Flume collection and processing log files

Source: Internet
Author: User
  1. Flume Introduction

Flume is a highly available, highly reliable, and distributed system for massive log collection, aggregation, and transmission provided by cloudera. Flume supports Custom Data senders in the log system, flume is used to collect data. Flume also provides the ability to process data and write data to various data receivers (customizable.

  1. System Functions
    1. Log collection

Flume was the first log collection system provided by cloudera and is currently an incubator project under Apache. Flume allows you to customize various data senders in the log system to collect data.

  1. Data Processing

Flume provides simple processing of data and the ability to write data to various data receivers (customizable). Flume provides console, RPC (thrift-RPC), and text (file), tail (UNIX tail), syslog (syslog log system, supports TCP and UDP modes), exec (command execution), and other data sources to collect data.

  1. Work Mode

Flume adopts the multi-master mode. To ensure configuration data consistency, Zookeeper is introduced in flume [1] to save configuration data. zookeeper can ensure consistency and high availability of configuration data. In addition, when configuration data changes, zookeeper can notify the flume master node. The flume master synchronizes data using the gossip protocol.

  1. Process Structure

The structure of flume is mainly divided into three parts: source, channel and sink. source is the source, logs are collected, channel is the channel, transmission and temporary storage, sink is the destination, and collected logs are saved. In the process of real log collection, select the source, channel, and sink Types Based on the types and storage requirements of the logs to be collected, so as to collect and save the logs.

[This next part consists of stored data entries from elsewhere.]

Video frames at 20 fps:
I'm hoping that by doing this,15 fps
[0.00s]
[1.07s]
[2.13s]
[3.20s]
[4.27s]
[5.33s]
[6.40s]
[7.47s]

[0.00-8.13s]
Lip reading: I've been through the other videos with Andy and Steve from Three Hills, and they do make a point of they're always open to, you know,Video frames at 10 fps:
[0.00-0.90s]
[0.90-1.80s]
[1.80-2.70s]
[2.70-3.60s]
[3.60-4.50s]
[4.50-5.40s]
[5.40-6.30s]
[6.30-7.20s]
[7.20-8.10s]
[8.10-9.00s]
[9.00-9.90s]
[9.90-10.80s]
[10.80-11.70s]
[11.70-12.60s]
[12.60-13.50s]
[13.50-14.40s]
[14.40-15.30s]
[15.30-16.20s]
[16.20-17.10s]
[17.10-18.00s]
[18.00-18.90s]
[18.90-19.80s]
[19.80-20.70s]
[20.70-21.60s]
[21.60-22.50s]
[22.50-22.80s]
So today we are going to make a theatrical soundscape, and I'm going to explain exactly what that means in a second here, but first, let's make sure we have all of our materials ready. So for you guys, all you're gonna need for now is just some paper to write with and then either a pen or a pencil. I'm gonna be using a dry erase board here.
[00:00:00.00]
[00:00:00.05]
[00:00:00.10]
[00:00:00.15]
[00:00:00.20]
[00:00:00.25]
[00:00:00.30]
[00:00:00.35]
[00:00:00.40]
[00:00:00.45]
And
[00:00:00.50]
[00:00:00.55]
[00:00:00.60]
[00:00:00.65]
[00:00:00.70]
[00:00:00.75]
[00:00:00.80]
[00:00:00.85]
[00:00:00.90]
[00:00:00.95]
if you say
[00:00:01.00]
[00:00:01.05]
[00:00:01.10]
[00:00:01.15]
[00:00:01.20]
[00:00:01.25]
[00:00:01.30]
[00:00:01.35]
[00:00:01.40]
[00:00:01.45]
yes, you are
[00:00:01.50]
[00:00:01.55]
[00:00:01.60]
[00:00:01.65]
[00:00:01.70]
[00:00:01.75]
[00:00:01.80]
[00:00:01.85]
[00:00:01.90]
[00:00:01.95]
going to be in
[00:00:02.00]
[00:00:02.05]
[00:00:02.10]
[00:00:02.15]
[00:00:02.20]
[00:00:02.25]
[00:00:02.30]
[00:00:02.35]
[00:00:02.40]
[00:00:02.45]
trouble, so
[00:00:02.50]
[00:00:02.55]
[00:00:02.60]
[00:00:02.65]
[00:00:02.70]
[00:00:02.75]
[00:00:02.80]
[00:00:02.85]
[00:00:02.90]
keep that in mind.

  1. Flume log collection solution
    1. Requirement Analysis
      1. Log category

Operating System: Linux

Log update type: New logs are generated and appended at the end of the original log.

  1. Collection time requirement

Collection Cycle: Short Cycle (within one day)

  1. Collection scheme
    1. Collection Architecture

The process of using flume to collect log files is concise. You only need to select the appropriate source, channel, and sink and configure them. If you have special requirements, you can perform secondary development on your own to meet your individual needs.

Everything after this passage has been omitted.